To test this, they enrolled adults patients admitted to one of six Hong Kong Hospitals for virologically confirmed COVID-19 infections from Feb. 10 through March 20, 2020.

A total of 86 patients were randomly assigned to the combination and 41 to lopinavir/ritonavir alone as controls, at doses described above.

Patients who entered the trial within less than 7 days of symptom onset received the triple combination, with interferon dosing adjusted according to the day that treatment started. Patients recruited 1 or 2 days after symptom onset received three doses of interferon, patients started on day 3 or 4 received two doses, and those started on days 5 or 6 received one interferon dose. Patients recruited 7 days or later from symptom onset did not receive interferon beta-1b because of its proinflammatory effects.

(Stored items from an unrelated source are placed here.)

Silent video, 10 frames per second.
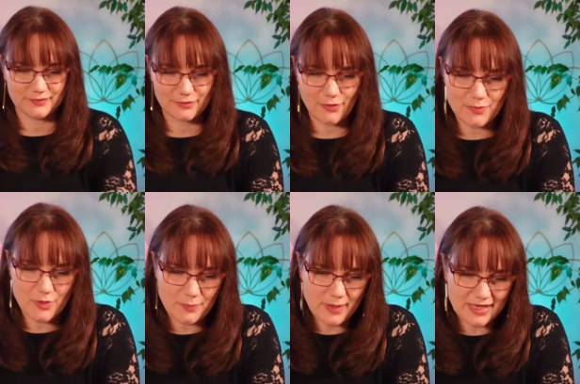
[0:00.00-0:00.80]
from
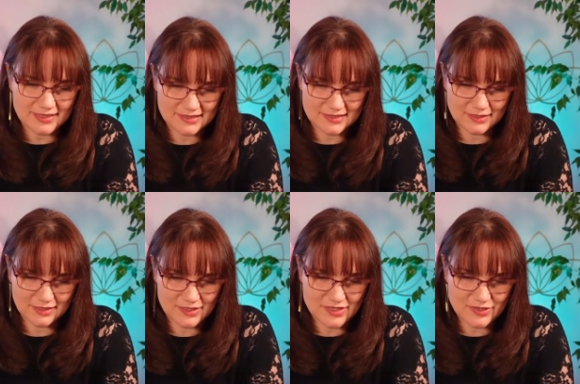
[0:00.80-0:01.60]
your past.
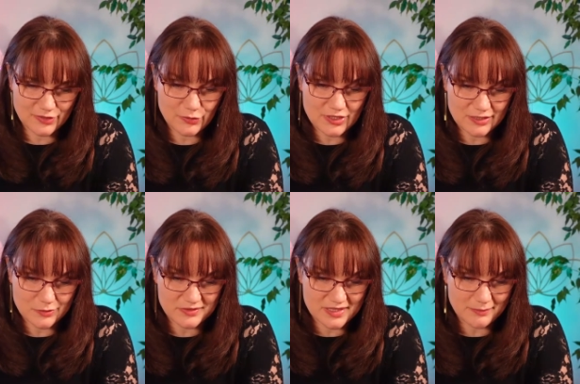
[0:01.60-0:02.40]
Either you're dealing
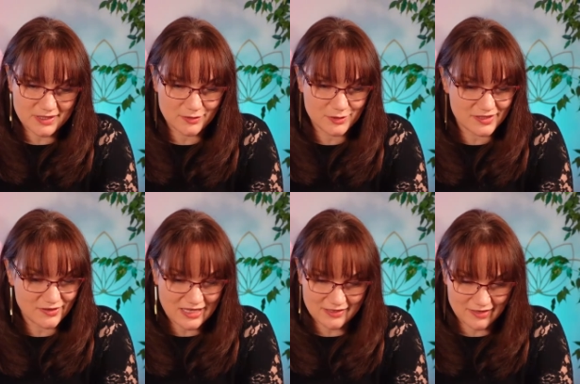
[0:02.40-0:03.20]
with somebody who is
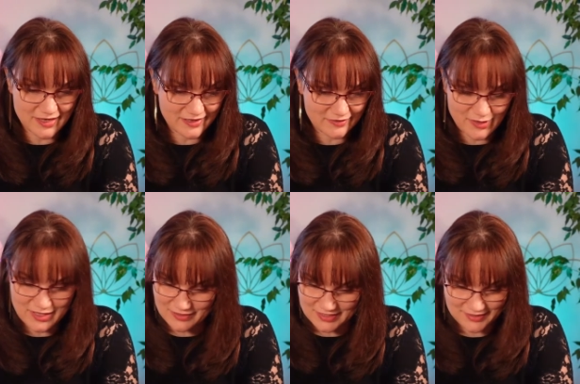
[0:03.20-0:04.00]

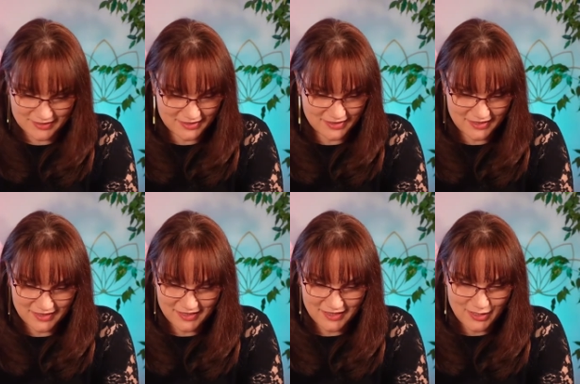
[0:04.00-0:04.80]
reckless,
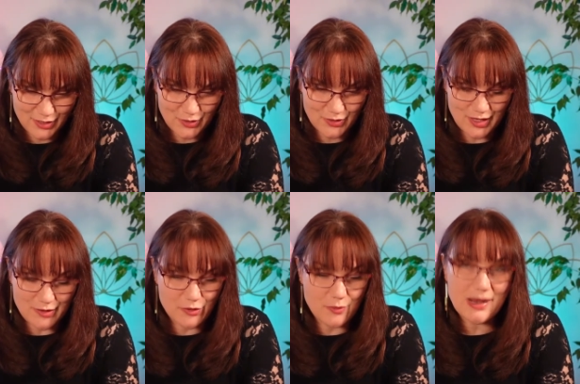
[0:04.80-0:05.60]
and
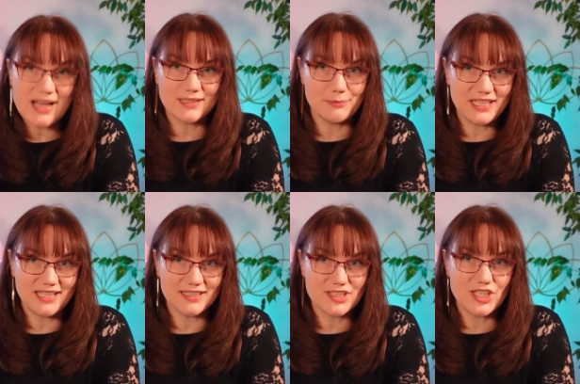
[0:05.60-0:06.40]
you might
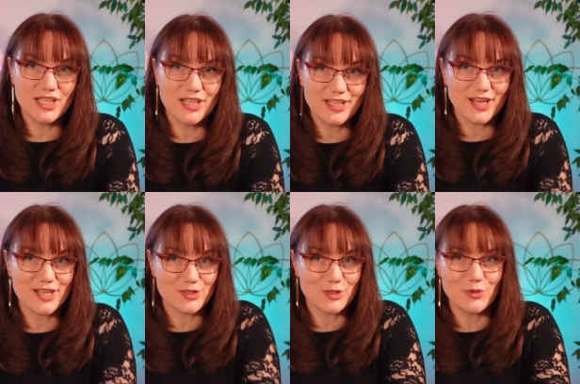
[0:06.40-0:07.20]
be still
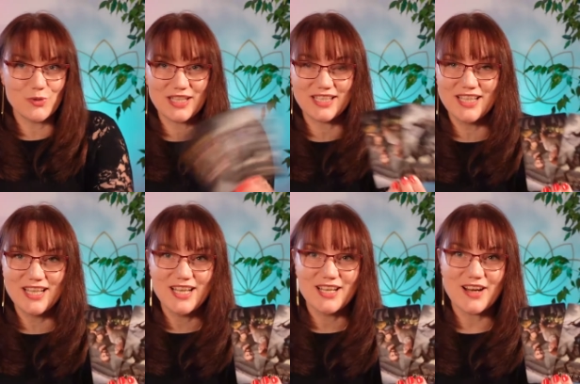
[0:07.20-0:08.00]
rescuing
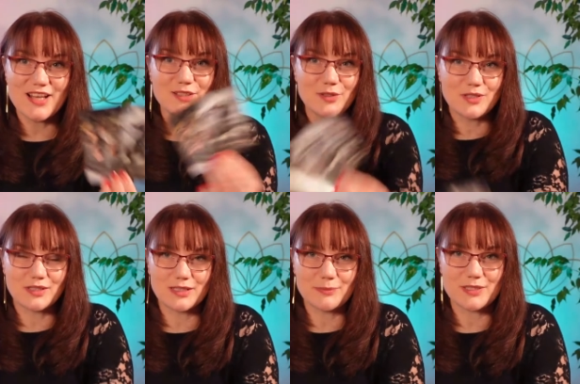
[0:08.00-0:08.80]

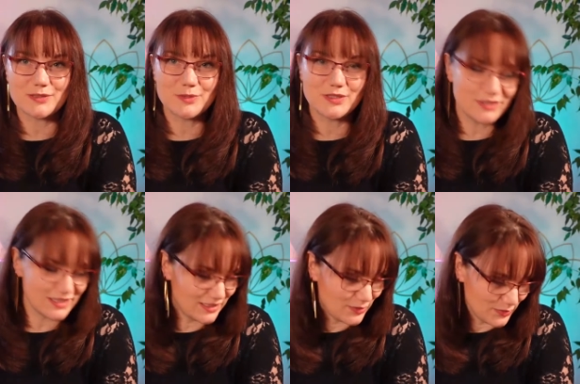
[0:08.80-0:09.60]
that person, whatever
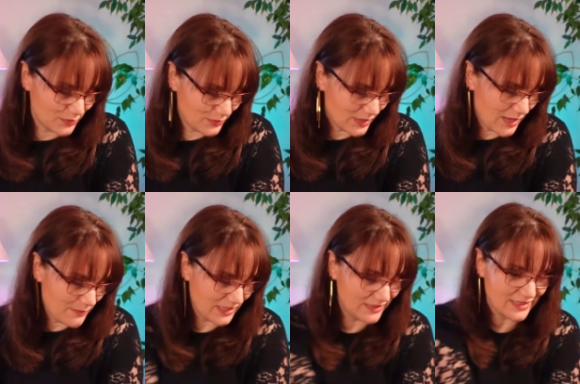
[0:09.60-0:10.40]
they do, high
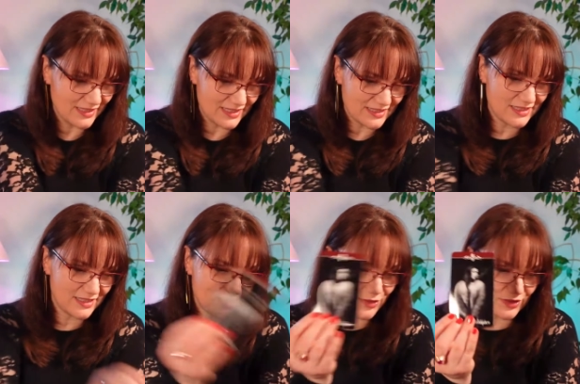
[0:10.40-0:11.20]
maintenance.
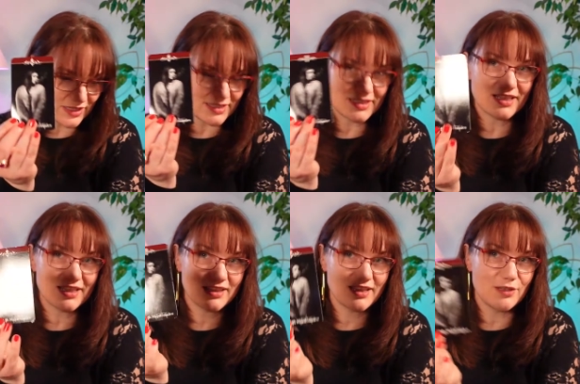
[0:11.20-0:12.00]
It's not necessarily
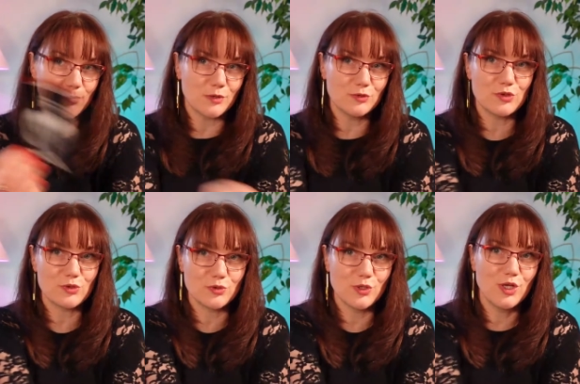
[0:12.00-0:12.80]
like they want
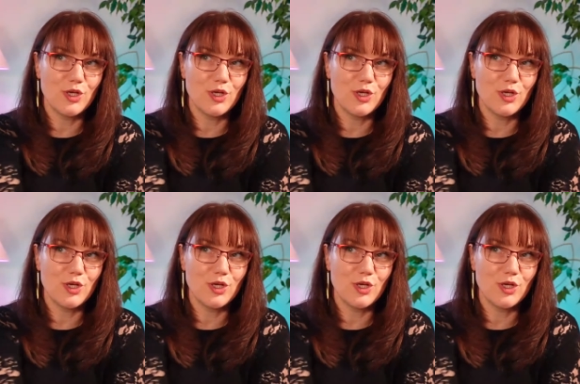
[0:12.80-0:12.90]
you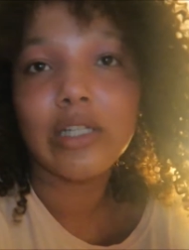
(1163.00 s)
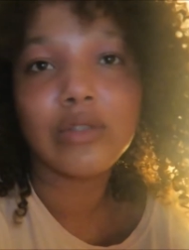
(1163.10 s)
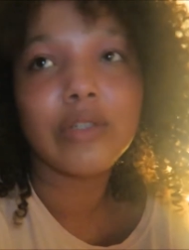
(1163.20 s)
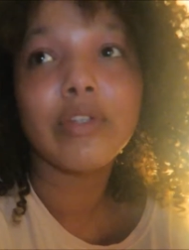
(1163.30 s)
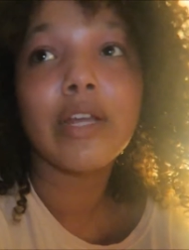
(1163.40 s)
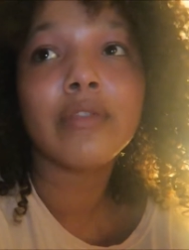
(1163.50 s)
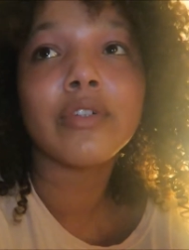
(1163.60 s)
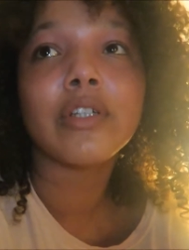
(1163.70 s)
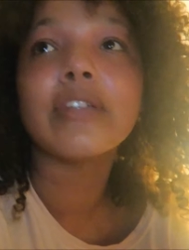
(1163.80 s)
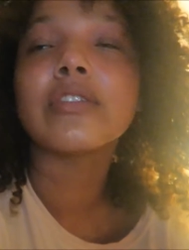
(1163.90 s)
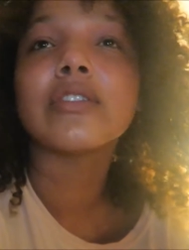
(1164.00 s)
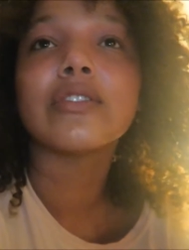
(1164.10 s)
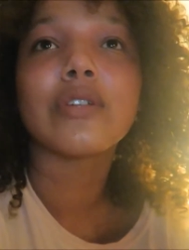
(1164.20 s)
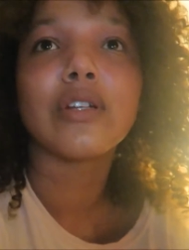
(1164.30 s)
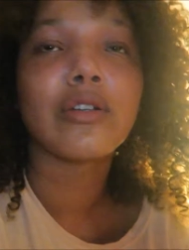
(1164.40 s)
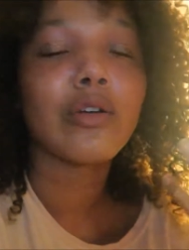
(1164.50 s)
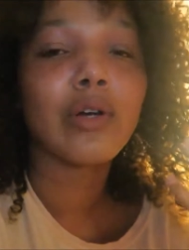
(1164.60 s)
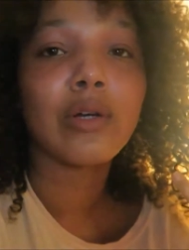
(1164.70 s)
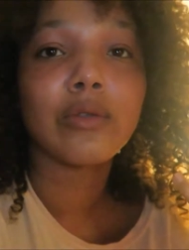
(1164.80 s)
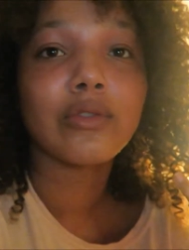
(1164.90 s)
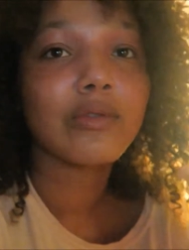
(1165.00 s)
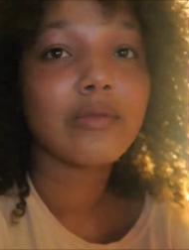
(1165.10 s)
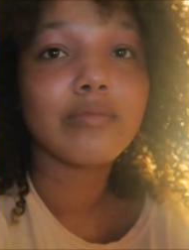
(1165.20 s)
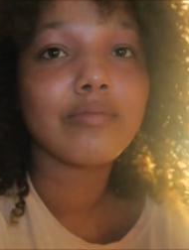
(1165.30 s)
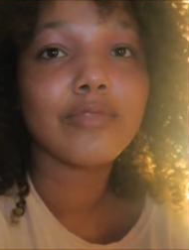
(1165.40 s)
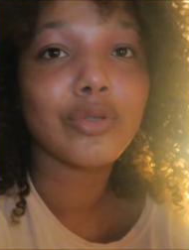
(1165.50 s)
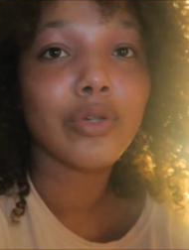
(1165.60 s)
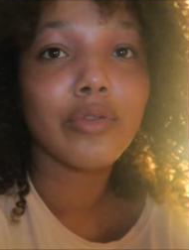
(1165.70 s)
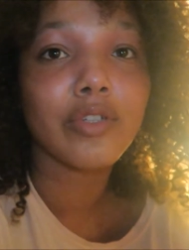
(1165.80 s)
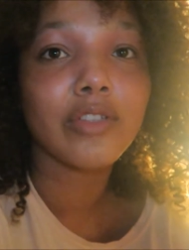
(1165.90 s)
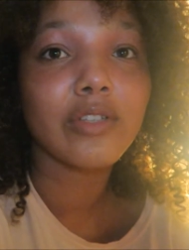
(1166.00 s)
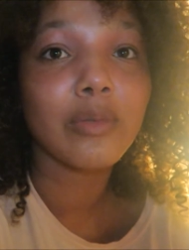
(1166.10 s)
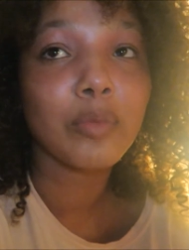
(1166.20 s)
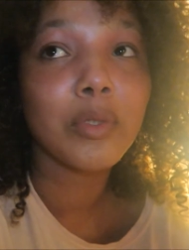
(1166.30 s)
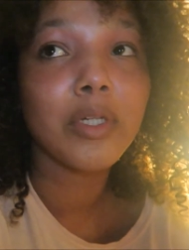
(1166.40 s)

I don't even have foundation so I don't know how to, to cover this up.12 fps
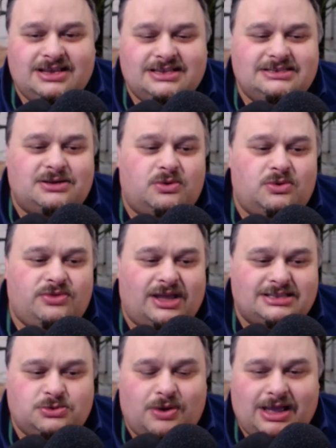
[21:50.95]
So
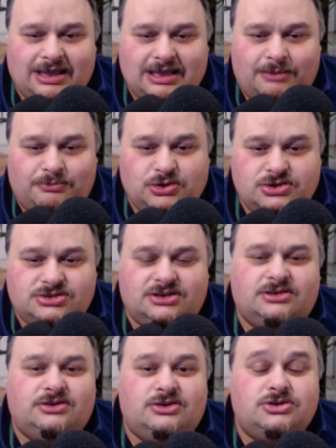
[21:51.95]
that's why I'm
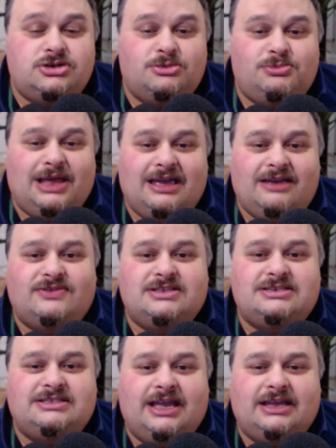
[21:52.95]
using YouTube Live
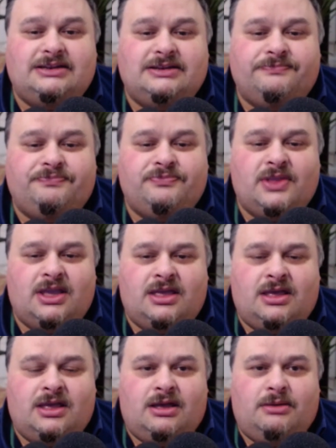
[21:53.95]
instead.
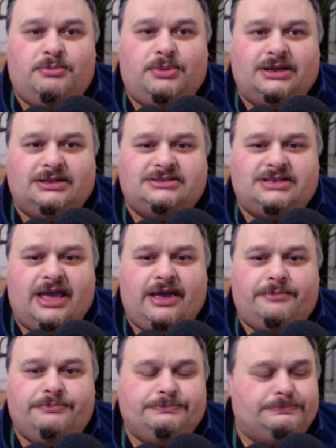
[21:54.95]
But
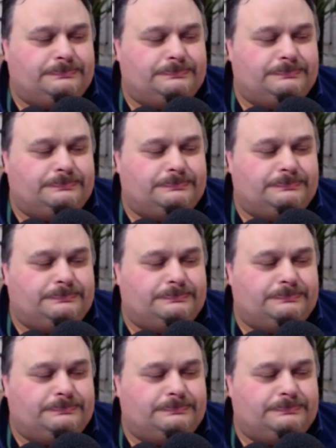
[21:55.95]
I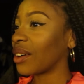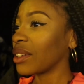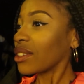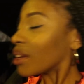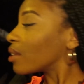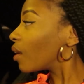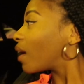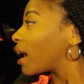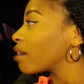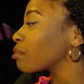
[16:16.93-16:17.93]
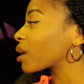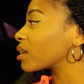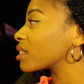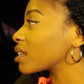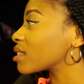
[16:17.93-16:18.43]
I watch. No, I have my
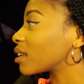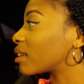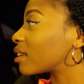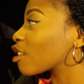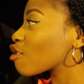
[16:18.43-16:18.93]
contacts in.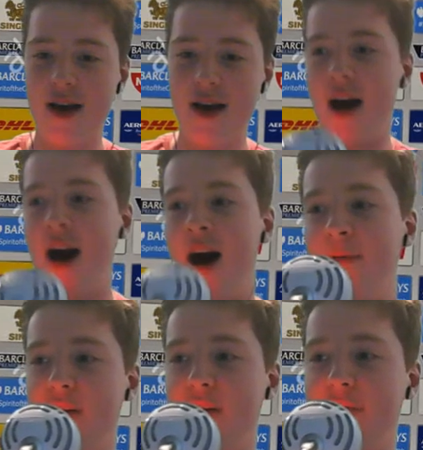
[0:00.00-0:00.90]
I'm
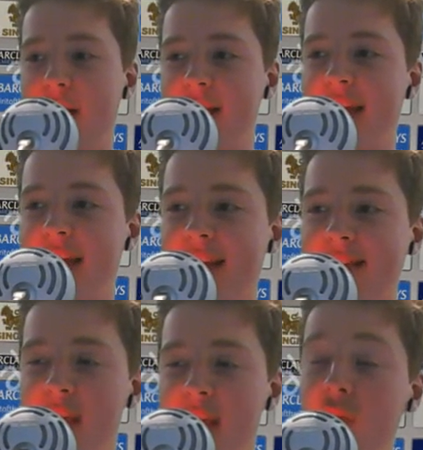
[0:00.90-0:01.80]
doing
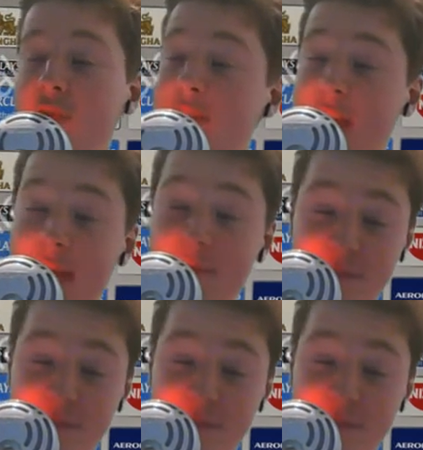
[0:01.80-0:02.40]
fantastic. Obviously,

In post-hoc analysis by day of treatment initiation, clinical and virological outcomes (except stool samples) were superior in patients admitted less than 7 days after symptom onset for the 52 patients who received a least one interferon dose plus lopinavir/ritonavir and ribavirin, compared with 24 patients randomized to the control arm (lopinavir/ritonavir only). In contrast, among patients admitted and started on treatment at day 7 or later after symptom onset, there were no differences between those who received lopinavir/ritonavir alone or combined with ribavirin.

Adverse events were reported in 41 of 86 patients in the combination group and 20 of 41 patients in the control arm. The most common adverse events were diarrhea, occurring in 52 of all 127 patients, fever in 48, nausea in 43, and elevated alanine transaminase level in 18. The side effects generally resolved within 3 days of the start of treatments.

There were no serious adverse events reported in the combination group. One patient in the control group had impaired hepatic enzymes requiring discontinuation of treatment. No patients died during the study.

The study was funded by the Shaw Foundation, Richard and Carol Yu, May Tam Mak Mei Yin, and Sanming Project of Medicine. The authors and Dr. Medoff declared no competing interests.